Greg’s Grapevine – BRR in Action

Sunday 4th October was London Marathon day at least for the elite runners ran the 26.2-mile distance around St James park. For everyone else it was a virtual marathon on a course of their choice, with all day to complete the distance. Several Barking Road Runners’ members entered the virtual run with Cristina (5:07) and Trevor Cooper (4:34) doing their run at Hainault Country Park with hills and mud to make it a bit tougher. Owen Wainhouse (4: 12), Gopal Myilsamy (4:27), Isobel Pinedo Borobio, Faye Spooner, Jason Li, Debra Jean-Baptiste, and Amanda Heslegrave (4:51) also ran, with Amanda completing her run at Barking Park and remarking she is never going to Barking Park again [Amanda, I know it was wet, but not sure you needed the swimming cap and goggles! – Alison]. Elsewhere, Martin Mason and Les Jay completed the Havering virtual half marathon in Hornchurch Country Park, in support of Havering Mind.

BRR dates for your diary

Thursday 8st October – a five-mile fartlek session from the Jo Richardson School, starting at 7.00pm prompt. Make sure you take a mask – you’ll need it to enter the building.

Sunday 11th October – social Club run at Hainault Forest, starting at 9.30am from the car park near the Global Café.
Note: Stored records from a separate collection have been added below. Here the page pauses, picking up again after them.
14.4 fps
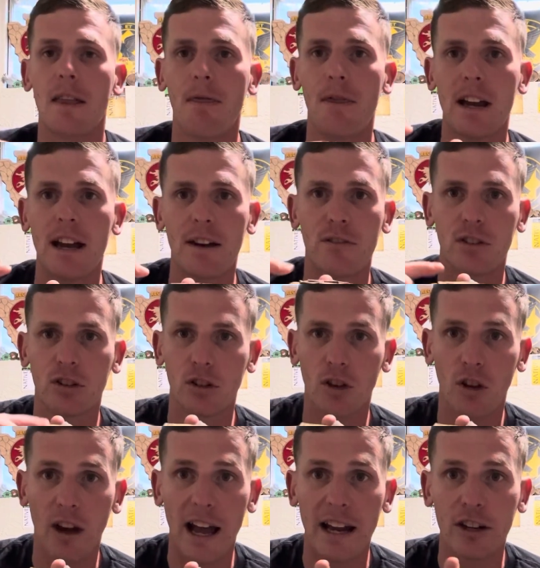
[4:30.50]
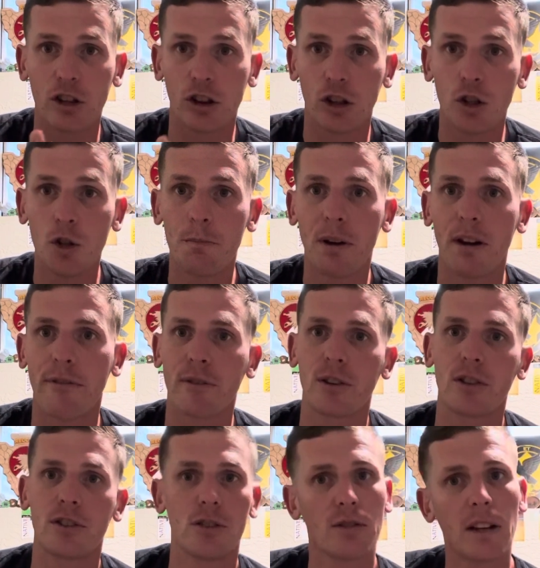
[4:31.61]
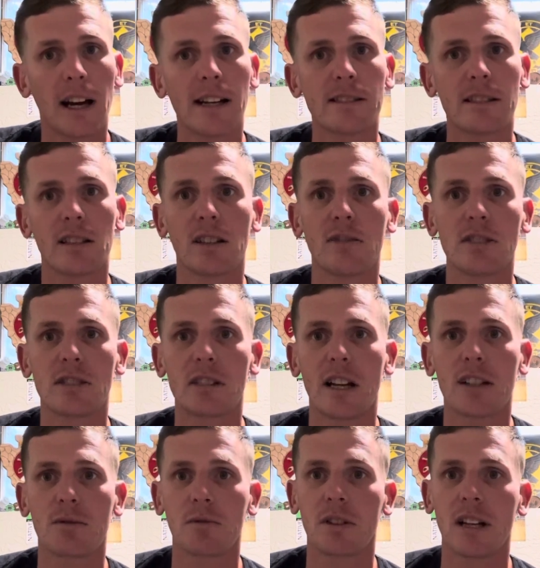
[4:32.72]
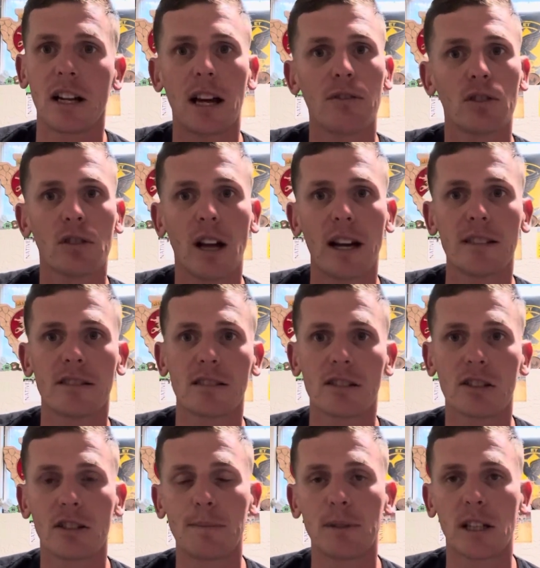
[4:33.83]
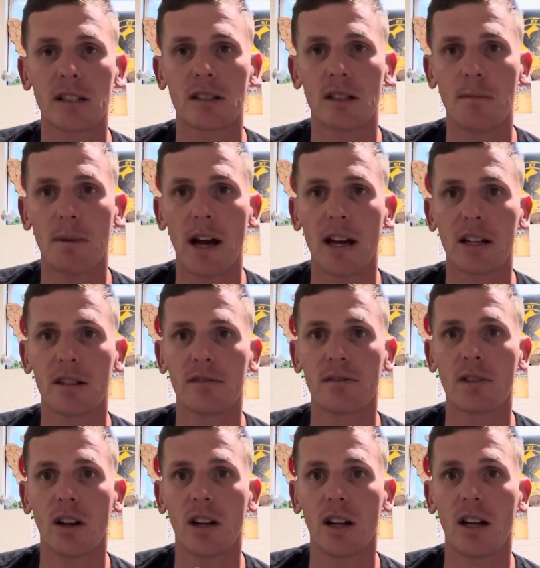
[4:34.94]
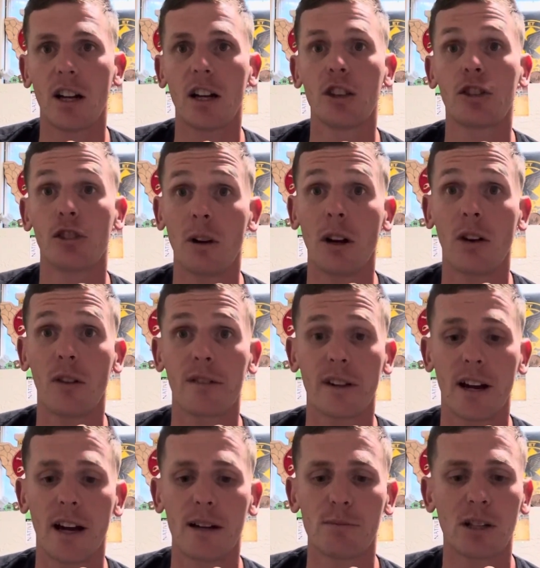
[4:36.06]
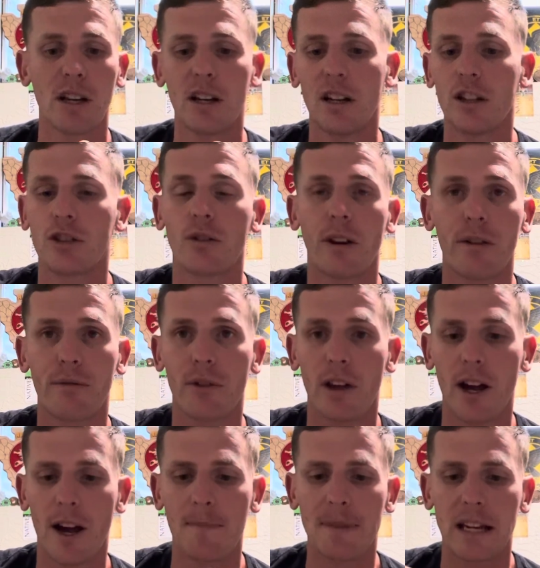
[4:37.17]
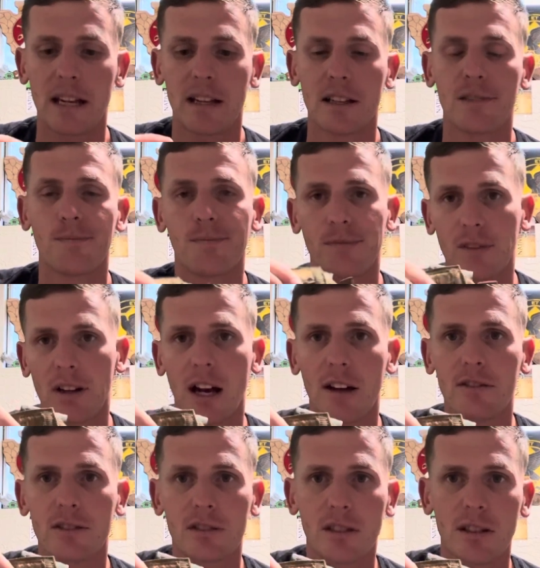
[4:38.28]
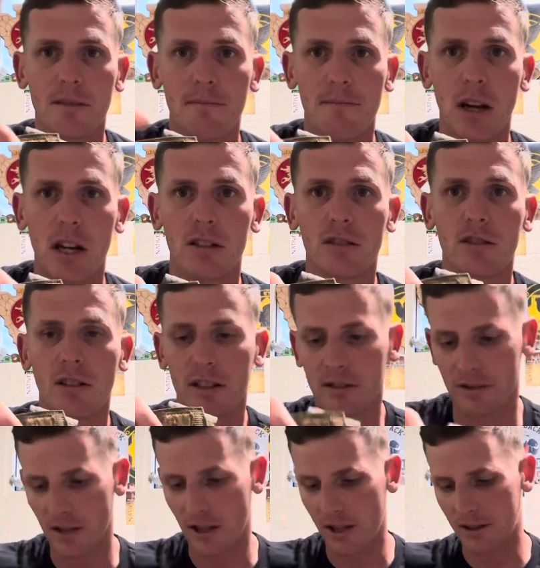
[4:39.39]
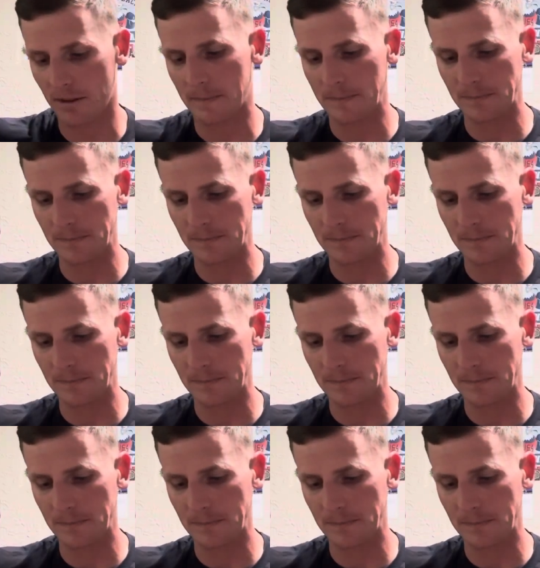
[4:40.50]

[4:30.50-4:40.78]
They have the little added loop for you guys that live in states where you gotta have your license clipped onto the back of uh, you at all times. It's great for that. Obviously, made in the United States.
Let’s hoe the weather is nicer than last Sunday.

Barking (Not)parkrun

It parktoberfest, and we’re supposed to be encouraging our friends and family members to (not)parkrun with us. I think may have my work cut out with my family. In the meantime, Jason, Greg and I were the BRR representatives at the latest Barking (not) parkrun. Maybe one day I won’t be the last person over the line…
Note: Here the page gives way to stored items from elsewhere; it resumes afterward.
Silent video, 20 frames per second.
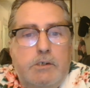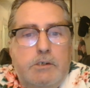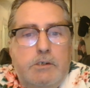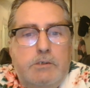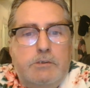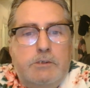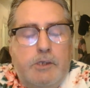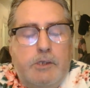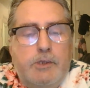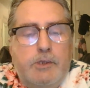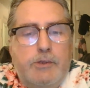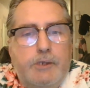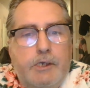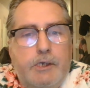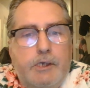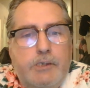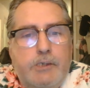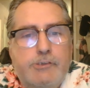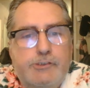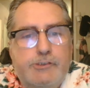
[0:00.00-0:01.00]
The other thing
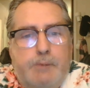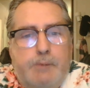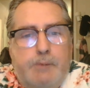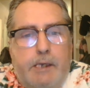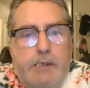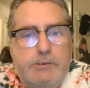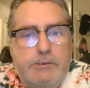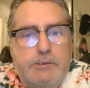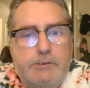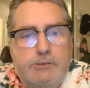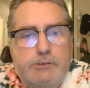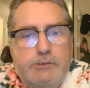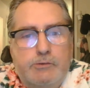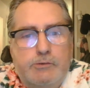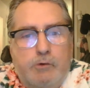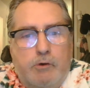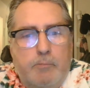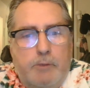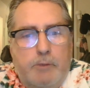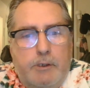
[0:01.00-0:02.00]
is space is
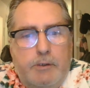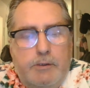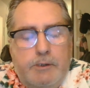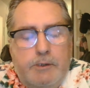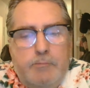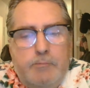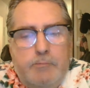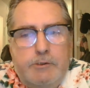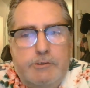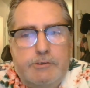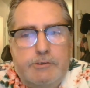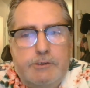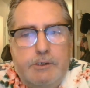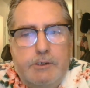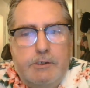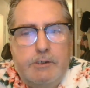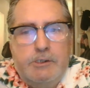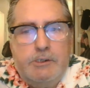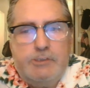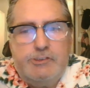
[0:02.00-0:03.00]
dormant. That means
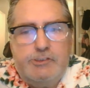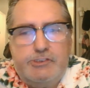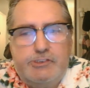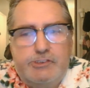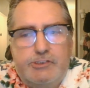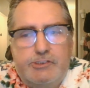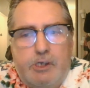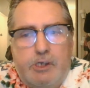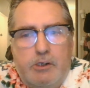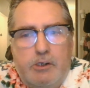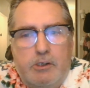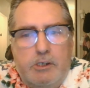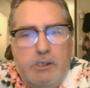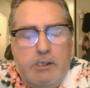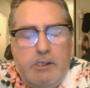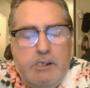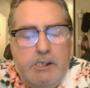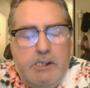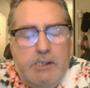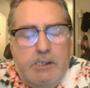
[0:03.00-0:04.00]
it's subtle.
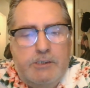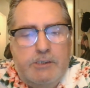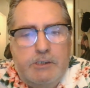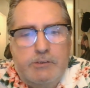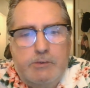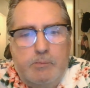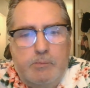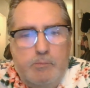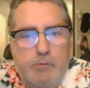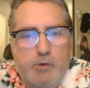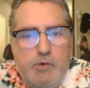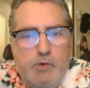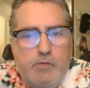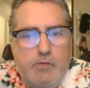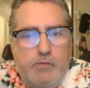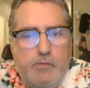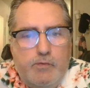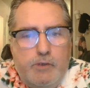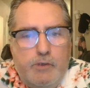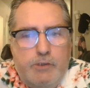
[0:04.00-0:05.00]
It doesn't
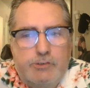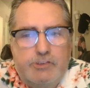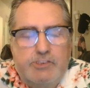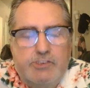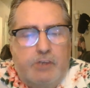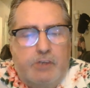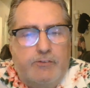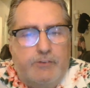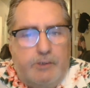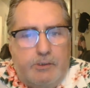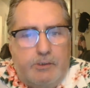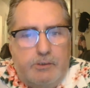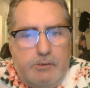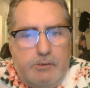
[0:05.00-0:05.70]
move. It's nothing.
To Bend or not to Bend, that is the Question

We’ve all done it: bent double after a hard effort to get our breath back, only to be told that we should be standing up straight to let the air into our lungs. But a 2019 study quoted in this month’s Runner’s World magazine suggests that we had it right all along. When you are standing up straight, your lungs are hyper-inflated and can’t take in any more oxygen. Bent over with your hands on your knees, your body is in a better position for your diaphragm to function, reducing your heart rate faster.  Give it a go at track…

Don’t just sit there on your ass…exercises for those who sit a lot

Exercise #3 Single-Leg Bridges

Single-leg bridges are great to help engage the gluteus maximus (the largest glute muscle) plus the core and hamstrings. Keep these bridges slow and controlled. Focus on really using your glutes to do the movement.
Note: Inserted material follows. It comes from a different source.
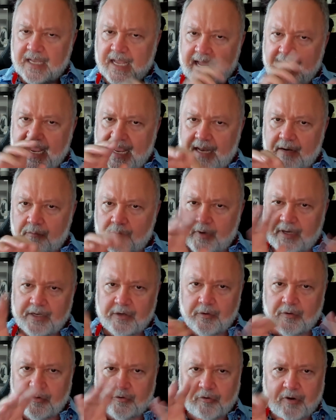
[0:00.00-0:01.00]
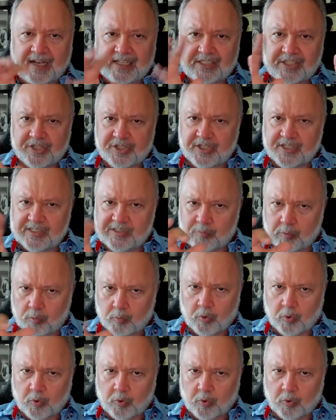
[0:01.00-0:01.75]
and we knew the transitions would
  • Lie flat on your back. Bend your knees and place your feet flat on the floor about a foot or so away from your butt. Rest your arms at your sides on the floor.
  • Lift your right leg in the air toward the ceiling, keeping your foot flexed.
  • Push through your left foot to lift your glutes, hips, and back off the ground.
  • Slowly lower back down, keeping your right leg in the air.
  • Repeat for 12 reps, then switch legs.

And finally…

What is the most important physical attribute to be a fast 100-metre runner? Is it a muscular upper body? Long legs like Usain Bolt? No, apparently the answer is a big bum; Experts at Loughborough University have examined the anatomy of elite athletes and concluded that a large gluteus maximus is essential for sprint speed. So, if you’re sprint finish isn’t as fast as you’d like it to be, you can blame your butt!